Click here to watch MIND'S EYE
Who doesn't want to see a movie for free? Just click the link above to watch the psychological thriller MIND'S EYE. Writer/Director Mark Atkins was kind enough to contact me to review his film and let others know about it. The fact that I am posting about it should let you know it is a good film and worth a watch.
The story is about a young man named David who has been recently released from prison and is trying to get his life back on track. His father shows up and tells David he is dying of cancer. David almost beats his father up right then and there. We learn that David's father left his mother and him when he was only twelve. Full of hatred and conflicting emotions David lets his father speak giving him no words of sympathy. Soon after David receives word that his father has died and he wants his ashes spread in his home town. David reluctantly obliges and soon after driving to his father's hometown meets a mysterious woman at a bar whom he has a one night stand with. After waking the next day David discovers that the woman is gone along with his father's ashes. So now he has to go and investigate who the woman was and why she took the ashes.
MIND'S EYE is a strange film indeed. It mixes elements of a crime noir film with strong visuals of a psychological horror movie. As David dives deeper into his investigation these men in black appear and chase him around a bit. You kind of get the idea that maybe David isn't as mentally stable as he thinks he is. After all the movie does open with our hero standing over some poor bastard that David just beat the crapola out of with this 'I'm a freakin psycho' look on his face accompanied by heavy breathing. This is one of those 'is it happening or is it happening in his head' kind of movies.
When watching low budget films it can be hard to get emotionally invested into the story and characters especially when they look like something that some friends got together to shoot in their backyard after stealing their dad's VHS camcorder. MIND'S EYE is not one of those movies. You would think just by the visuals that this was a medium budget film done by professional movie makers in a big studio. There is a terrific shot of David standing on the shore pouring the ashes of his dead mother. It was an incredible shot with tons of detail and movement with the waves of the water rising and disappearing on the shore. I can't really describe it right. As a director Mark Atkins knows where to put the camera and captures some really beautiful visuals throughout MIND"S EYE as well as some more bloody and unpleasant moments as well. It is a nice mix.

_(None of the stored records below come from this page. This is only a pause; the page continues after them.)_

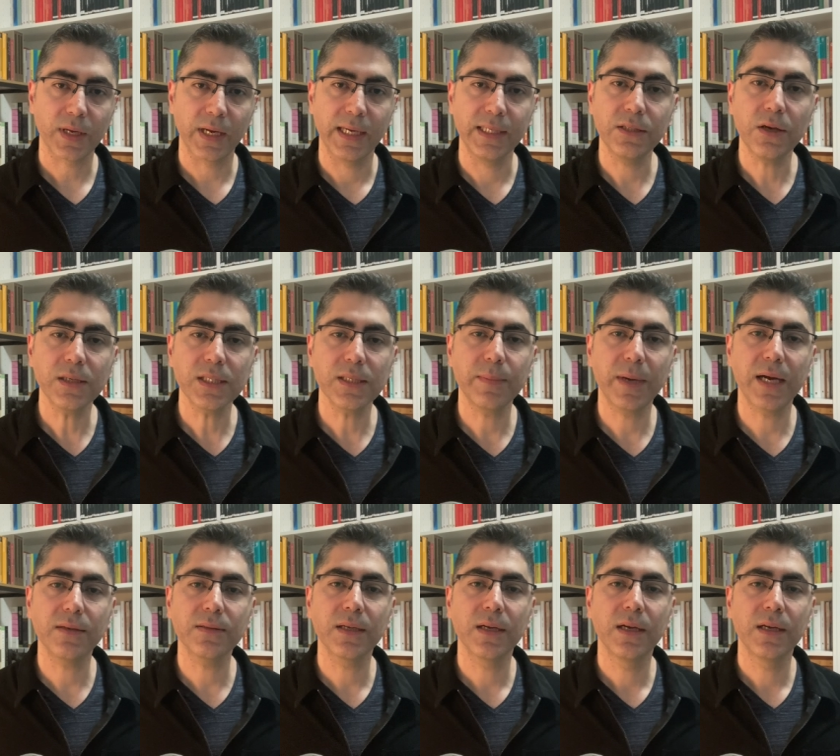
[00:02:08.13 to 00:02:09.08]
he talks
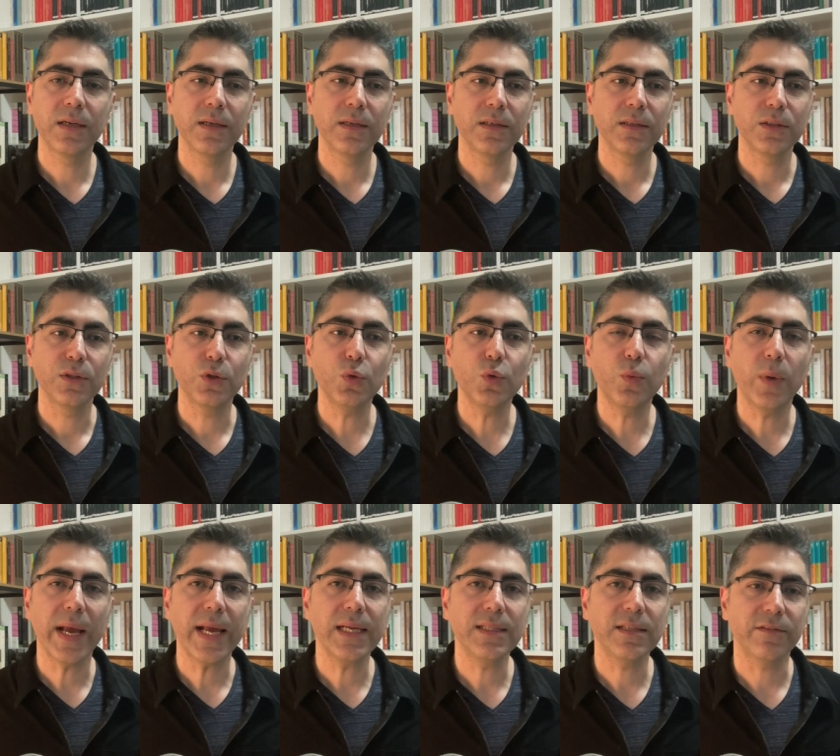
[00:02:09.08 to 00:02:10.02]
about two
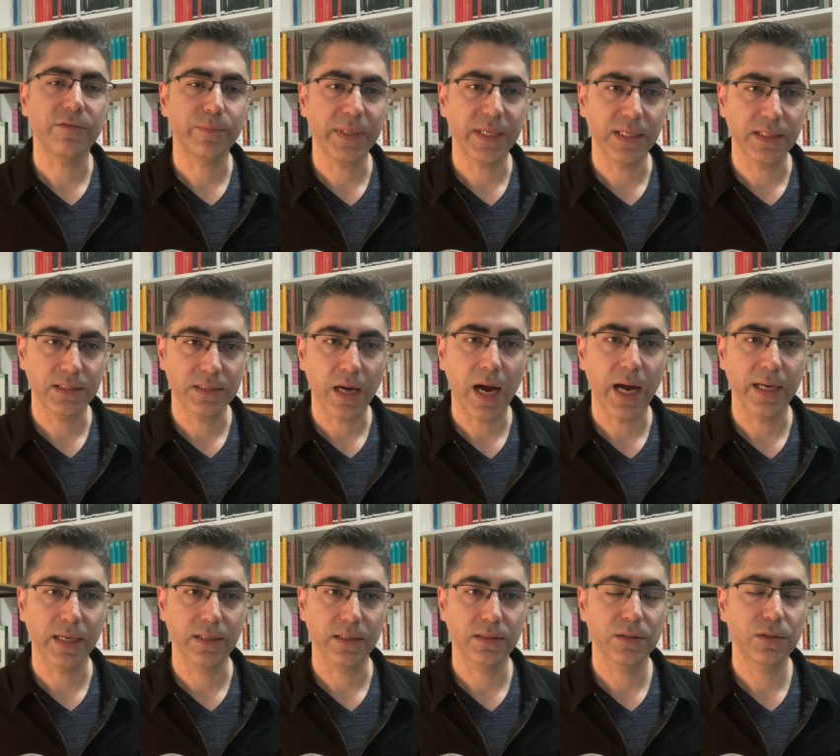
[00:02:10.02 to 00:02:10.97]
ways of being
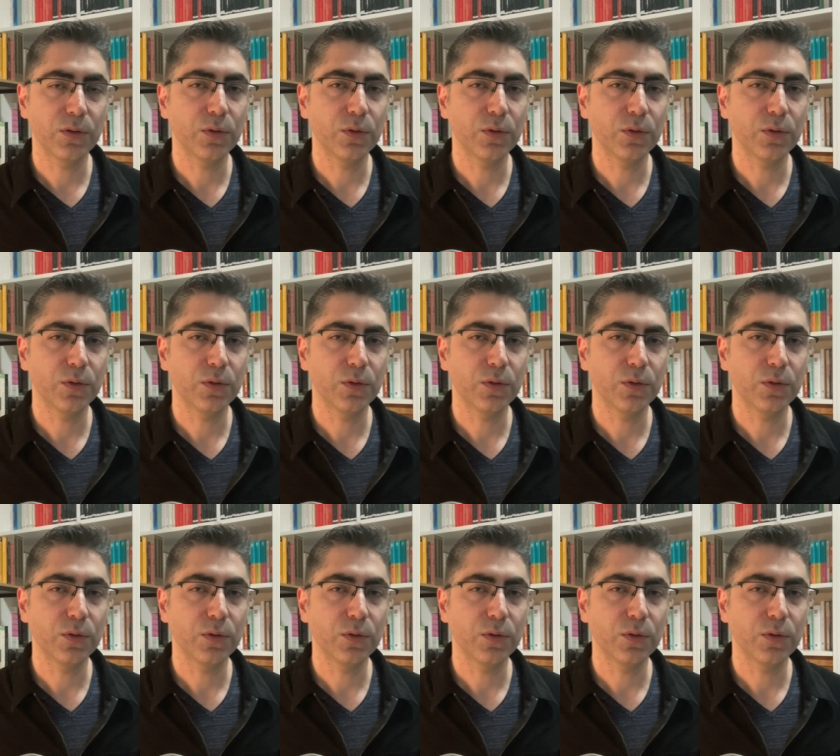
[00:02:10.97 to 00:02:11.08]
tired,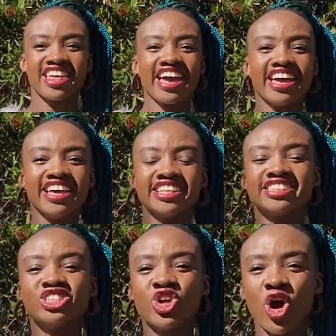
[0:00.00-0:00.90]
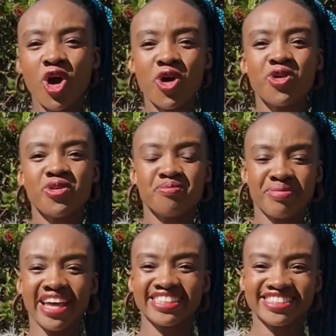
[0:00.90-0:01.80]
There is no
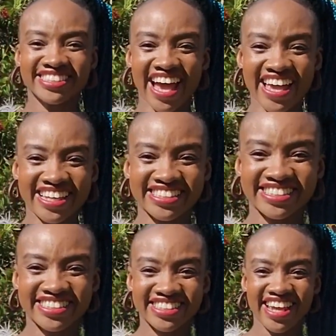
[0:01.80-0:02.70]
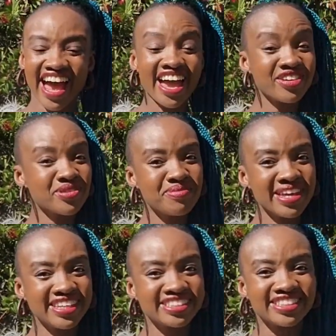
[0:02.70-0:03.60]
best diet. I
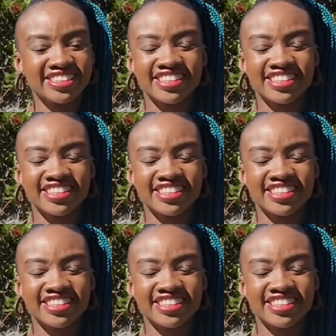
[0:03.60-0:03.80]
repeat,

What I liked most about MIND'S EYE was that I never knew in what direction the story was going or what kind of movie I was actually watching. It was very unpredictable which is a hard thing to do to nowadays. At one point I thought maybe aliens were involved since there were the guys running around in black suits. The ending was also a nice change of pace from what I am accustomed to in movies like these. Great job.

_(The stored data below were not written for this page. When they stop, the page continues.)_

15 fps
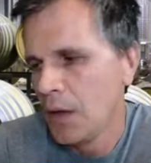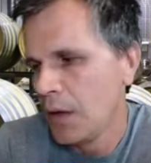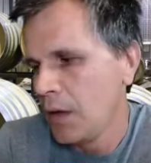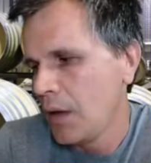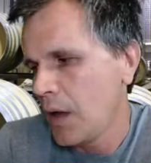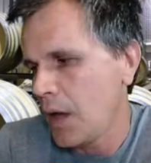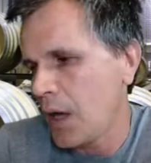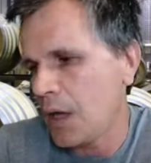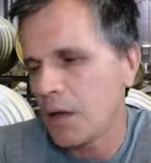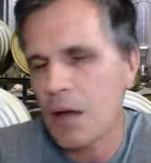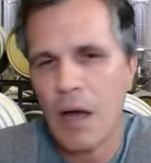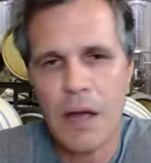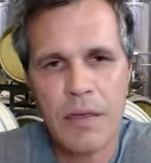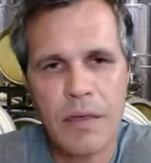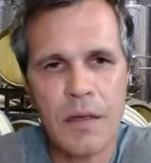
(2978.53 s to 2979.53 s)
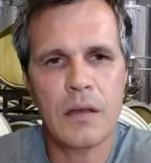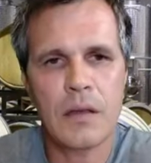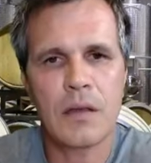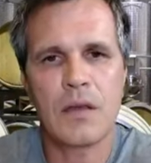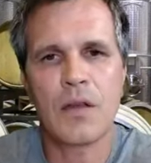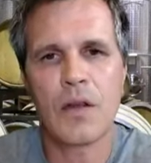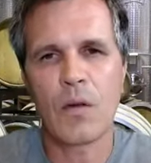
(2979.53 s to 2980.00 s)
And I think,
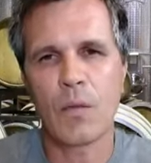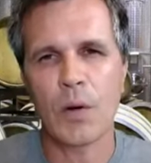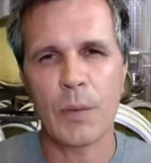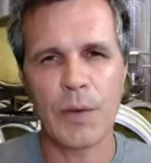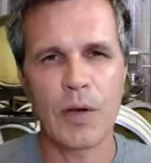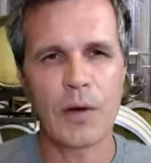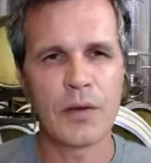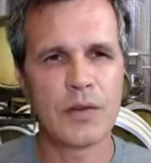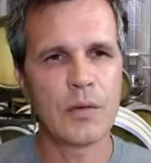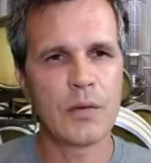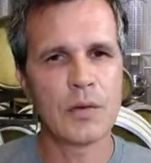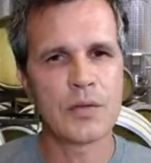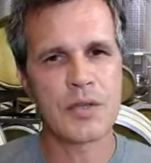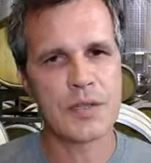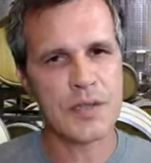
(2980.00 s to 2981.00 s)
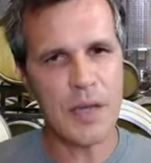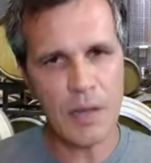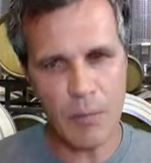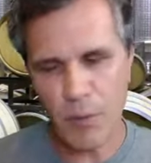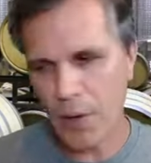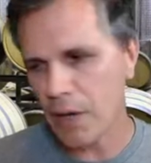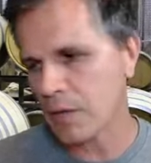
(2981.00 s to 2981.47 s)
you know, what we got to do is just take a
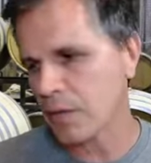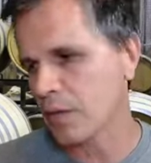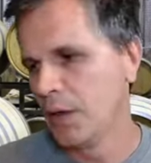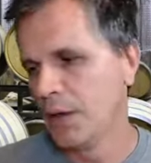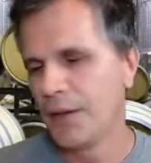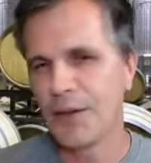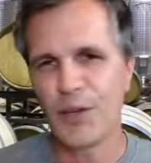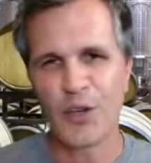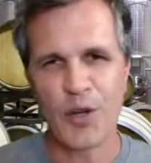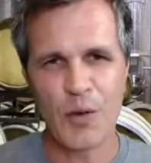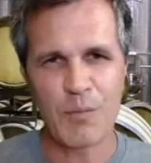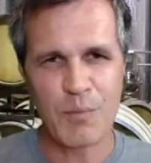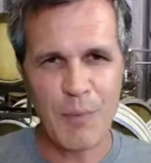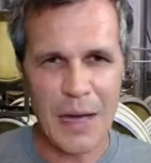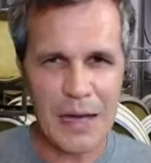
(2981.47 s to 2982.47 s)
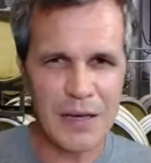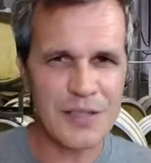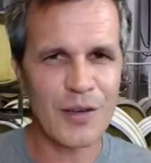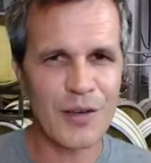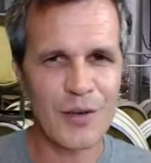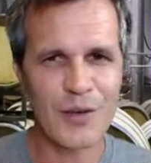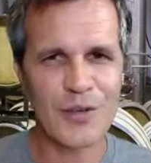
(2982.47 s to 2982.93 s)
breath, you know, manage
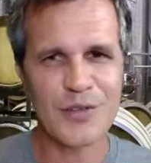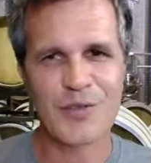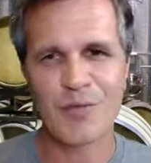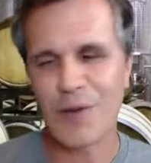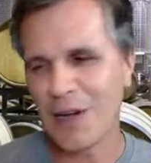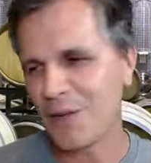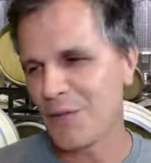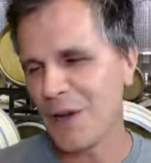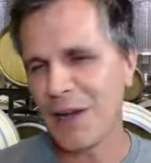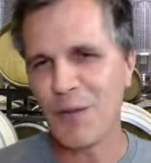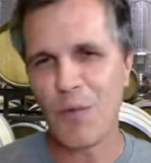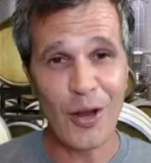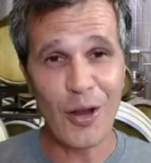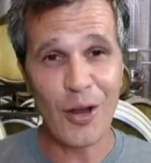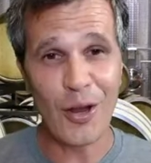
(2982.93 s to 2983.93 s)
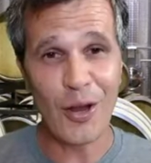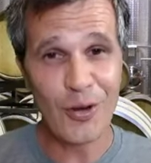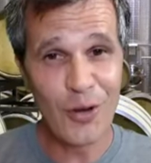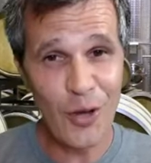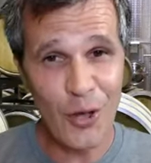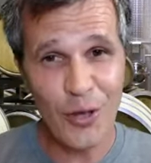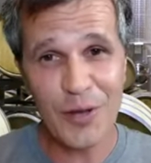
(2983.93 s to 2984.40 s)
those really, really well,
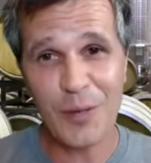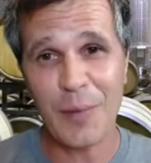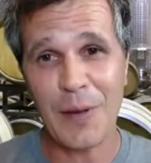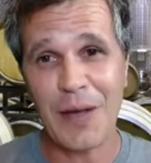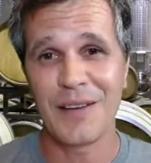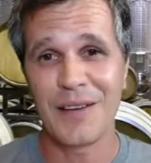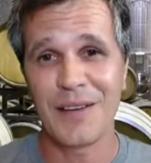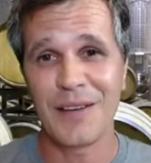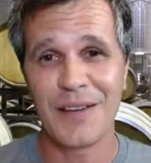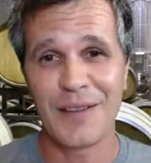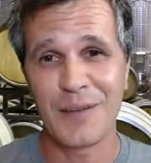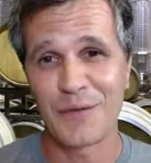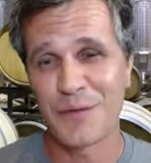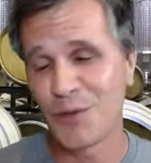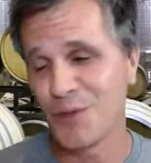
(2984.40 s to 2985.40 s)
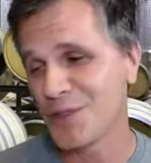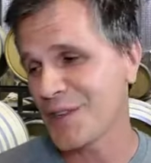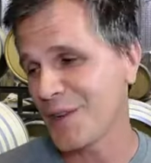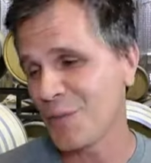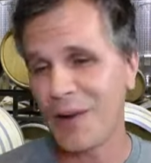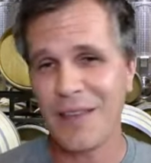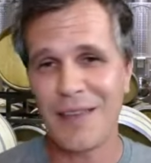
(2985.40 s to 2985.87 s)
learn about the, the fruit and
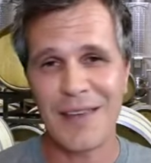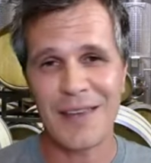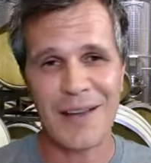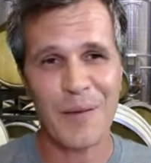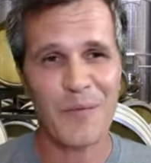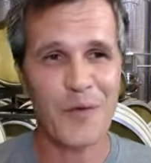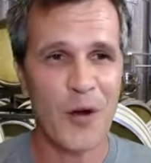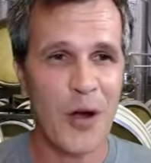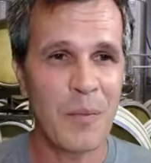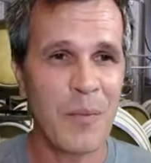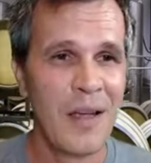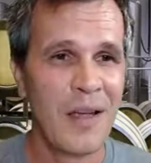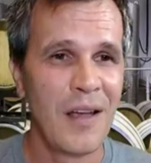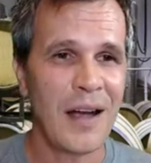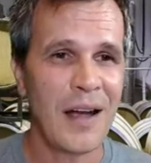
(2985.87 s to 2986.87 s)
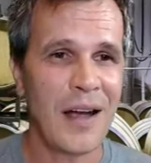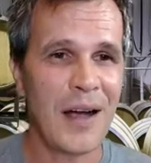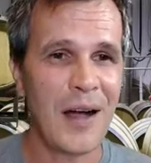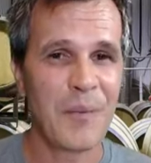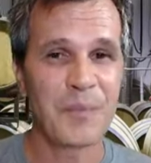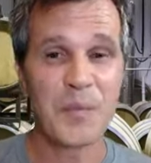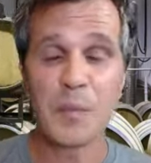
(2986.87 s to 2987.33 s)
where they come from.
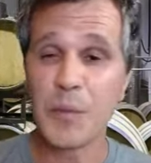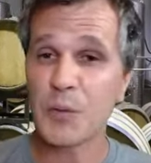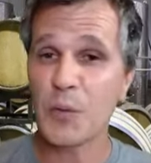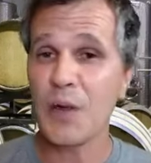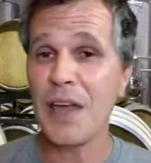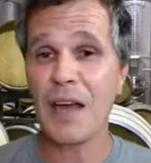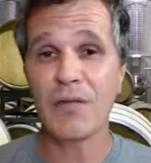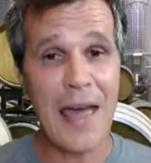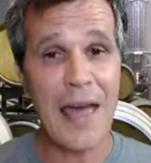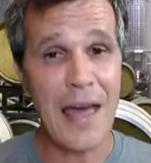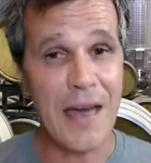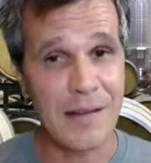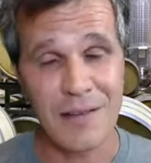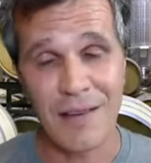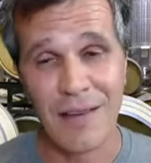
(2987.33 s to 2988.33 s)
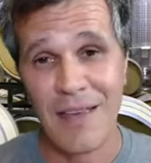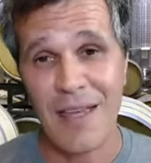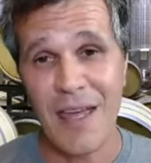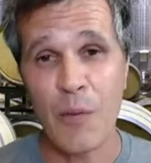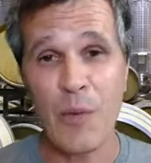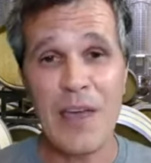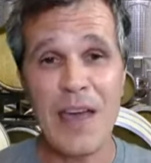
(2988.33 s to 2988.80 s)
Um, but we have land
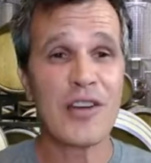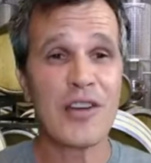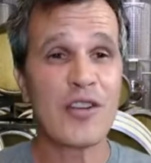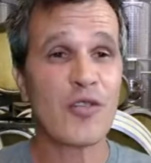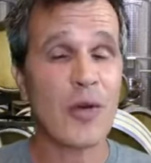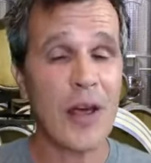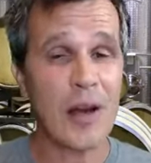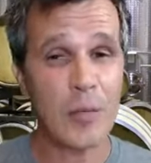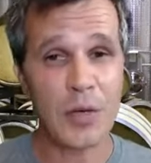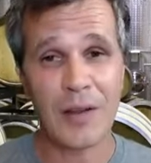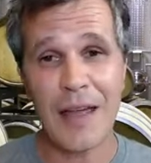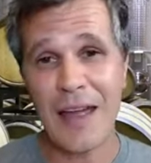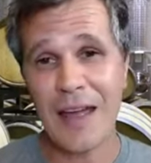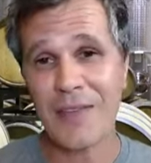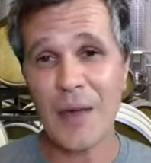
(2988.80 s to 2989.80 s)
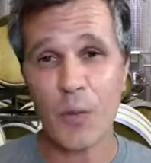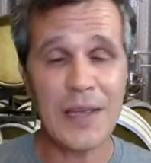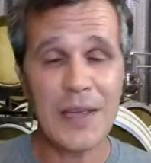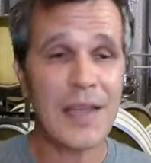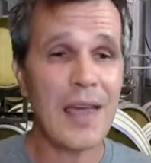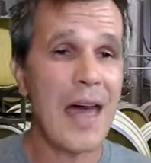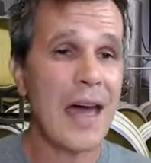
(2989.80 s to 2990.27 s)
and we have incredible land that we
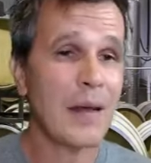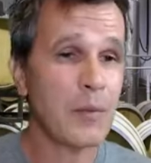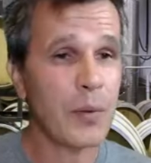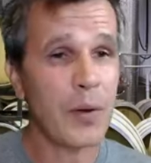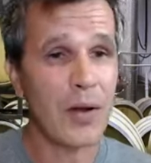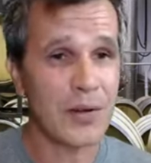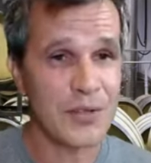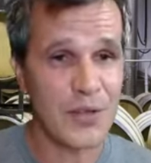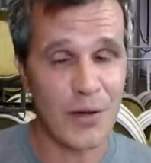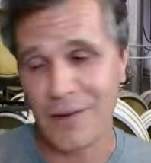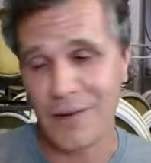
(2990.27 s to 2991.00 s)
can plant on.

Another highlight to the film is Alastair Gamble as David. What a great performance portraying a man who can be wildly intense and violent to highly sympathetic and even a tough guy badass. Alastair Gamble has a strong look to him that could be hero or villain that plays well into a story like this. At one point he beats down two guys and you think that this guy could be an action star. I am being serious. Acting from the supporting cast is strong throughout which is extremely important. It only takes one bad performance to take an audience out a movie especially with lower budgeted films that struggle to maintain their interest.

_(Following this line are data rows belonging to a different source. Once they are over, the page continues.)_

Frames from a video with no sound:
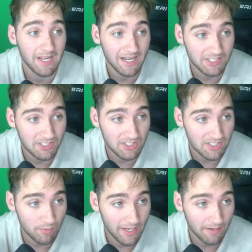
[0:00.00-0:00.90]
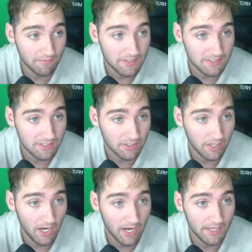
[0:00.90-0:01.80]
As you can see, we have this
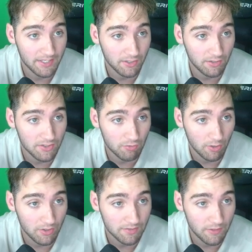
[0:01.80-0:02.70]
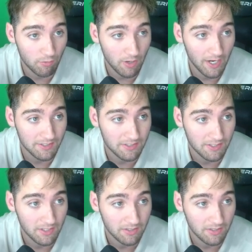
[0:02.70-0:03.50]
high here, this relative equal highs.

Obviously MIND'S EYE is a labor of love. It is a creative film that doesn't let the lack of money impede on the visual quality of the film. My only complaint is that I feel that there should have been more music in some of the more intense moments of the film. Other than that MIND'S EYE is a real treat for those who are into movies or looking to get into film making and seeing what can be done with very little money. Writer/Director Mark Atkins shows us that it's not money that makes a movie great but the talent behind and in front of the cameras. I wonder what Mark Atkins will do next.